Extracted records
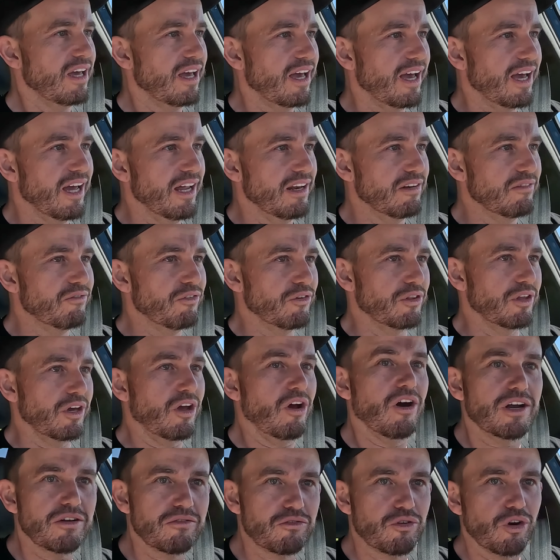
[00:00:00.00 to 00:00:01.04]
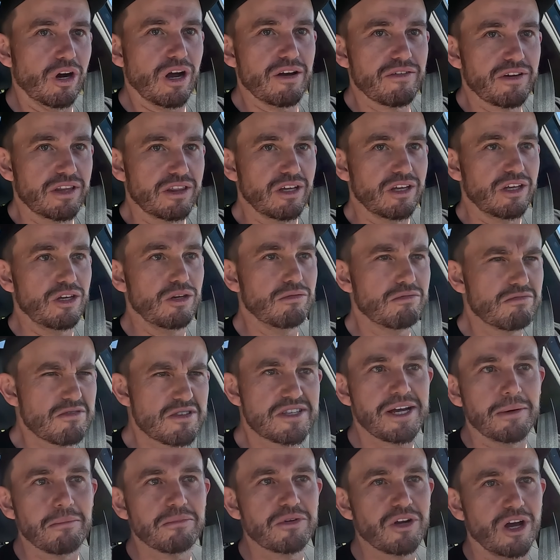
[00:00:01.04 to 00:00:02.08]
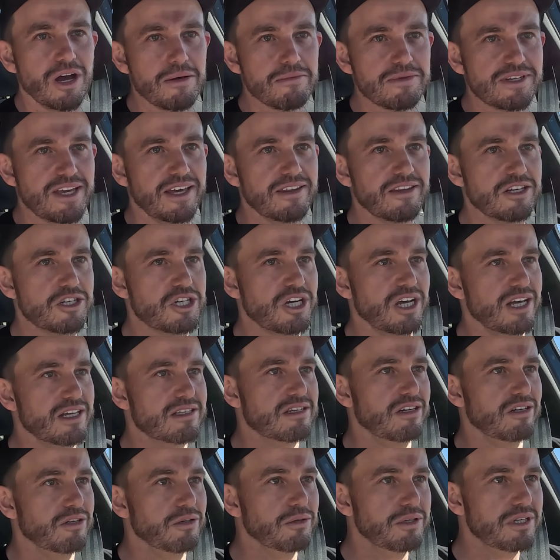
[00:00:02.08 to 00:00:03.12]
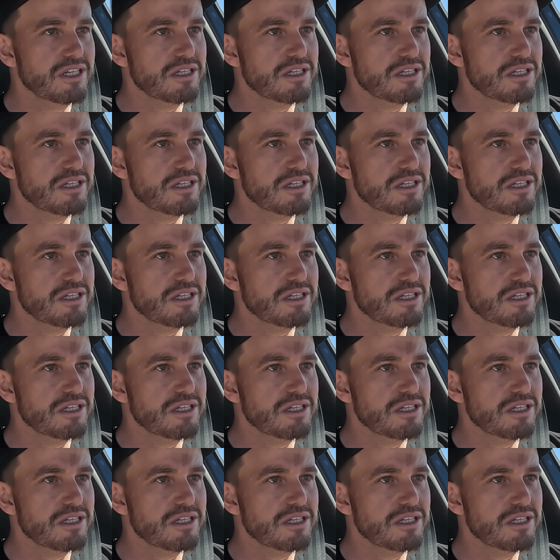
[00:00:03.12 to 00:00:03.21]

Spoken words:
and for the kind of driving that you sometimes get the chance to do.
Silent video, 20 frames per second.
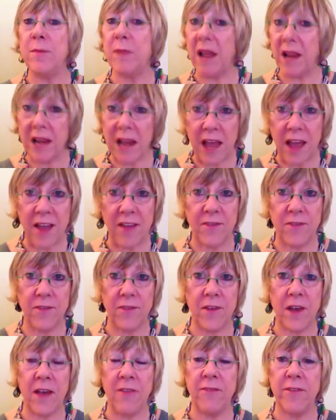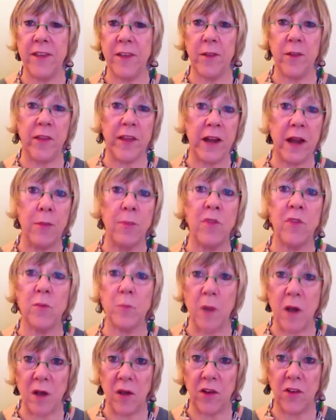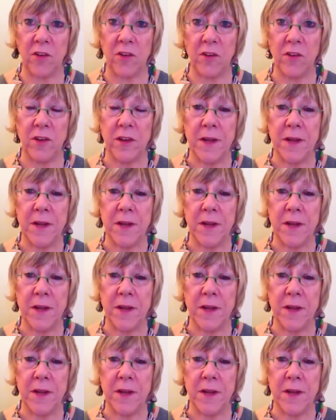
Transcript: my life, I feel that I'm smart.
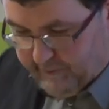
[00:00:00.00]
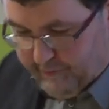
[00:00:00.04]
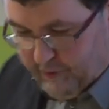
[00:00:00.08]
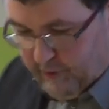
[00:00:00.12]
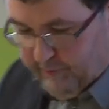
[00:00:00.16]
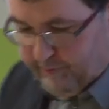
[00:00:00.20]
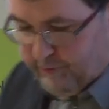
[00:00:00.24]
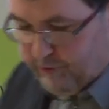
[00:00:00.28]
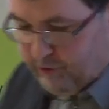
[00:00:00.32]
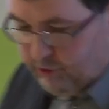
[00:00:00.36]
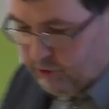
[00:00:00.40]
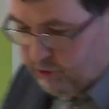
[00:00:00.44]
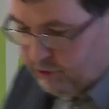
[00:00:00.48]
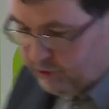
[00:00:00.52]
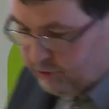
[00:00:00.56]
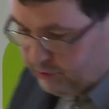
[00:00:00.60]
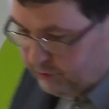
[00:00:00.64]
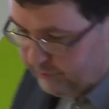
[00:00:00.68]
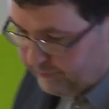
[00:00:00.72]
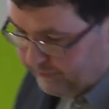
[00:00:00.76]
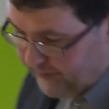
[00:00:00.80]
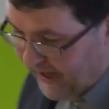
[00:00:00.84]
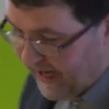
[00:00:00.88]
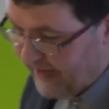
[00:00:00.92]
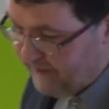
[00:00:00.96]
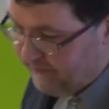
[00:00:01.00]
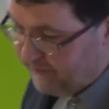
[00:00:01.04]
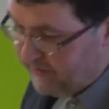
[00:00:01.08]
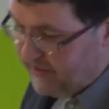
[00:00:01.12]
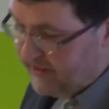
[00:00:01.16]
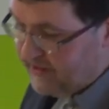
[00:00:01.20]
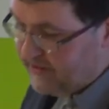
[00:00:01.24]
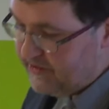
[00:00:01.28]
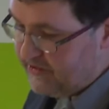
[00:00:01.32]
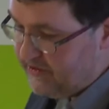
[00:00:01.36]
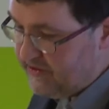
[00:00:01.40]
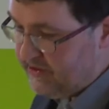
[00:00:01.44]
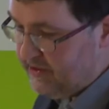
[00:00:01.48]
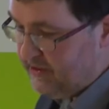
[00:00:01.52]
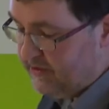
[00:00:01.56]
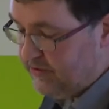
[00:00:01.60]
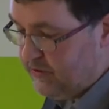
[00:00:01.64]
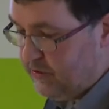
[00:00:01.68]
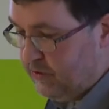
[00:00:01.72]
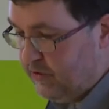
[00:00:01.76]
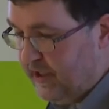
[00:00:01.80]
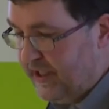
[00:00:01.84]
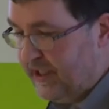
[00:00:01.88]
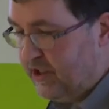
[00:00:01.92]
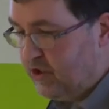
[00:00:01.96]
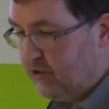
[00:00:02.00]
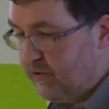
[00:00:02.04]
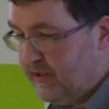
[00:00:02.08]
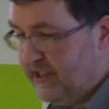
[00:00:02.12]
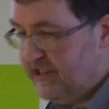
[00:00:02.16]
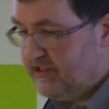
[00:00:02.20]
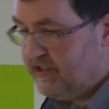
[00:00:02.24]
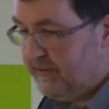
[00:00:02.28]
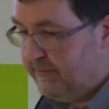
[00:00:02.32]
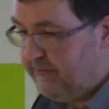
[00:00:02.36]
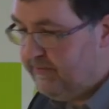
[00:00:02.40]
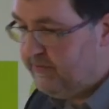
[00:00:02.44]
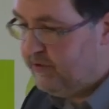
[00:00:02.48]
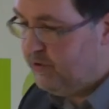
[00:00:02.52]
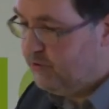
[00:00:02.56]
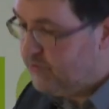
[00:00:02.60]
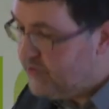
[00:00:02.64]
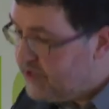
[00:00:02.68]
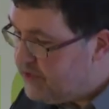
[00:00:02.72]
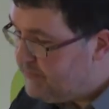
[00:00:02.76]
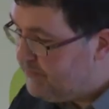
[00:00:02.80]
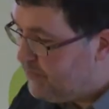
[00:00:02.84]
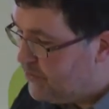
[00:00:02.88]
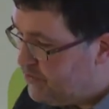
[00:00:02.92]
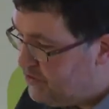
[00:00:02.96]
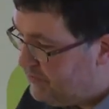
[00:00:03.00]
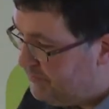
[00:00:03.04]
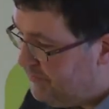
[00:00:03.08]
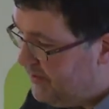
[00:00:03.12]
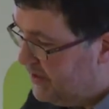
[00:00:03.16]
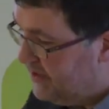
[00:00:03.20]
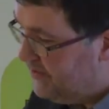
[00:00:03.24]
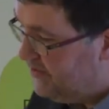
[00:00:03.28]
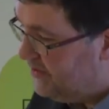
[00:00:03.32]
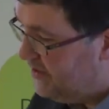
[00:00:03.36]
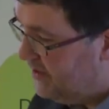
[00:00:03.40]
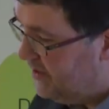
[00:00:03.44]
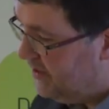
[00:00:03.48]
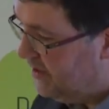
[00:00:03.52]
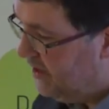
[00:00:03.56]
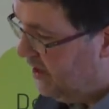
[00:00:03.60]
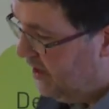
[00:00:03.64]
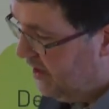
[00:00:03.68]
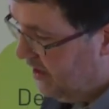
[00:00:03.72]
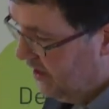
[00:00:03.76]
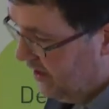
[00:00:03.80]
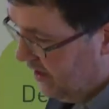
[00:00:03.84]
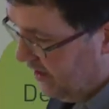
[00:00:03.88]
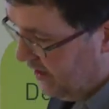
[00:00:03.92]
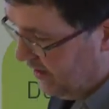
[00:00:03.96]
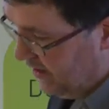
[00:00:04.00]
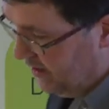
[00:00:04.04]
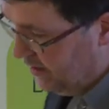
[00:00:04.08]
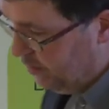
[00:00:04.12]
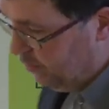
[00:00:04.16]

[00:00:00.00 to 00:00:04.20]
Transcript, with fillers: from two to five years, so increase the, the responsibility uh,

- Work instruction: Could you output all of the entries above exactly? Leave the pictures out.

- Exercise solution:
[00:00:00.00 to 00:00:01.04]
[00:00:01.04 to 00:00:02.08]
[00:00:02.08 to 00:00:03.12]
[00:00:03.12 to 00:00:03.21]

Spoken words:
and for the kind of driving that you sometimes get the chance to do.
Silent video, 20 frames per second.
Transcript: my life, I feel that I'm smart.
[00:00:00.00]
[00:00:00.04]
[00:00:00.08]
[00:00:00.12]
[00:00:00.16]
[00:00:00.20]
[00:00:00.24]
[00:00:00.28]
[00:00:00.32]
[00:00:00.36]
[00:00:00.40]
[00:00:00.44]
[00:00:00.48]
[00:00:00.52]
[00:00:00.56]
[00:00:00.60]
[00:00:00.64]
[00:00:00.68]
[00:00:00.72]
[00:00:00.76]
[00:00:00.80]
[00:00:00.84]
[00:00:00.88]
[00:00:00.92]
[00:00:00.96]
[00:00:01.00]
[00:00:01.04]
[00:00:01.08]
[00:00:01.12]
[00:00:01.16]
[00:00:01.20]
[00:00:01.24]
[00:00:01.28]
[00:00:01.32]
[00:00:01.36]
[00:00:01.40]
[00:00:01.44]
[00:00:01.48]
[00:00:01.52]
[00:00:01.56]
[00:00:01.60]
[00:00:01.64]
[00:00:01.68]
[00:00:01.72]
[00:00:01.76]
[00:00:01.80]
[00:00:01.84]
[00:00:01.88]
[00:00:01.92]
[00:00:01.96]
[00:00:02.00]
[00:00:02.04]
[00:00:02.08]
[00:00:02.12]
[00:00:02.16]
[00:00:02.20]
[00:00:02.24]
[00:00:02.28]
[00:00:02.32]
[00:00:02.36]
[00:00:02.40]
[00:00:02.44]
[00:00:02.48]
[00:00:02.52]
[00:00:02.56]
[00:00:02.60]
[00:00:02.64]
[00:00:02.68]
[00:00:02.72]
[00:00:02.76]
[00:00:02.80]
[00:00:02.84]
[00:00:02.88]
[00:00:02.92]
[00:00:02.96]
[00:00:03.00]
[00:00:03.04]
[00:00:03.08]
[00:00:03.12]
[00:00:03.16]
[00:00:03.20]
[00:00:03.24]
[00:00:03.28]
[00:00:03.32]
[00:00:03.36]
[00:00:03.40]
[00:00:03.44]
[00:00:03.48]
[00:00:03.52]
[00:00:03.56]
[00:00:03.60]
[00:00:03.64]
[00:00:03.68]
[00:00:03.72]
[00:00:03.76]
[00:00:03.80]
[00:00:03.84]
[00:00:03.88]
[00:00:03.92]
[00:00:03.96]
[00:00:04.00]
[00:00:04.04]
[00:00:04.08]
[00:00:04.12]
[00:00:04.16]

[00:00:00.00 to 00:00:04.20]
Transcript, with fillers: from two to five years, so increase the, the responsibility uh,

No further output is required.